New car registrations in the UK grew by 7.1% in May 2026, driven mainly by Private sales. Ford Puma the best-seller.
Despite a cost-of-living crisis, a tough jobs market and wars raging in Europe and the Middle East, all contributing to a general feeling of malaise, it looks like people have been cheering themselves up by buying a new car, with sales up in May by 7.1% to 160,662 units, the best since 2019 and driven mainly by Private buyers.Private buyer sales rose by 17.2% – driven by an unprecedented range of models and offers, according to SMMT – but although Fleet demand only rose by 1.88%, Fleet sales still accounted for 57.1% of new cars.
The shift to electrified cars continued, with HEV up by 1.8%, PHEV up by 23.9% for a 13.8% market share and BEVs up by 34.2% for a 27.3% market share, still well behind the 33% share mandated for 2026. Diesel sales fell by 2.2% and Petrol sales by 7.1%.

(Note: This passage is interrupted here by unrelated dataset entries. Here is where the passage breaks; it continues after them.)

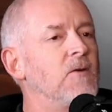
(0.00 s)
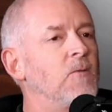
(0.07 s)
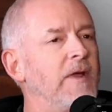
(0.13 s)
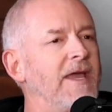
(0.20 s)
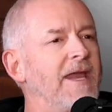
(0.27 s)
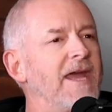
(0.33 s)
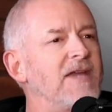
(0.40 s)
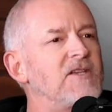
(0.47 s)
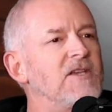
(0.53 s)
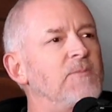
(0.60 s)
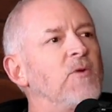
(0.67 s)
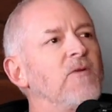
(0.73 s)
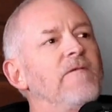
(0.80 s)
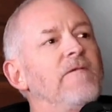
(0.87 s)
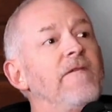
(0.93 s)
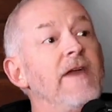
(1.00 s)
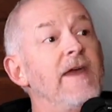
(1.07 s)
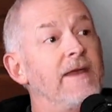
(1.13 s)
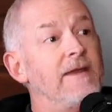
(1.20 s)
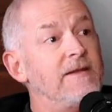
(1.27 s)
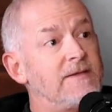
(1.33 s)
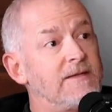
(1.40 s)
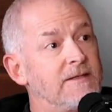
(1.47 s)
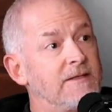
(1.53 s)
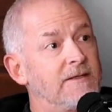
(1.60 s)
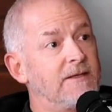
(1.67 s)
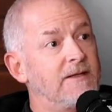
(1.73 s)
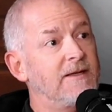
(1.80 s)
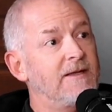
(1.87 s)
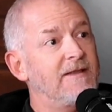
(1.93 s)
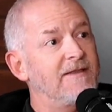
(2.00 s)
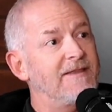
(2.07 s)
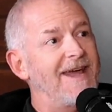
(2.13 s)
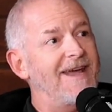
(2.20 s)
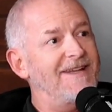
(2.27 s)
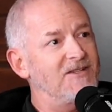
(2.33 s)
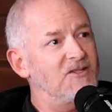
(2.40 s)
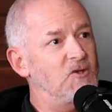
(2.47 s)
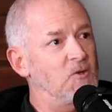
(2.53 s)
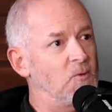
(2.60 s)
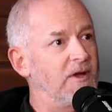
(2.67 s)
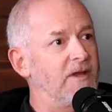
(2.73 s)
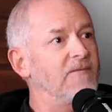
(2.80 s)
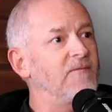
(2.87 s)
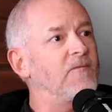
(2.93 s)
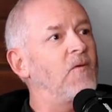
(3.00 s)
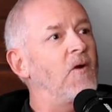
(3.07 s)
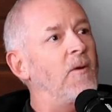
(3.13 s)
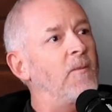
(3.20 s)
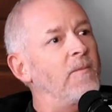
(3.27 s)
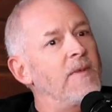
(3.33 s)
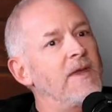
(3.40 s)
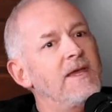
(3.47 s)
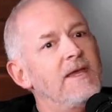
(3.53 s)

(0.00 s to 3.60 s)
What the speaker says: we can actually prevent that joint from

Mike Hawes, SMMT Chief Executive, said:
Britain’s car buyers are responding to a market offering more choice than ever, from both new and familiar brands, resulting in a robust May. The EV transition is progressing, but consumer uptake still lags behind even today’s targets, let alone the ambition set out in the latest Carbon Budget. While industry shares the long-term ambition, the pathway to Net Zero must be credible. It cannot come at the cost of lost competitiveness and deindustrialisation. A review of the transition is now urgent to ensure ambition matches market realities and we have a sustainable path to road transport decarbonisation.
Top sellers in May were the Ford Puma followed by the Kia Sportage and Vauxhall Corsa.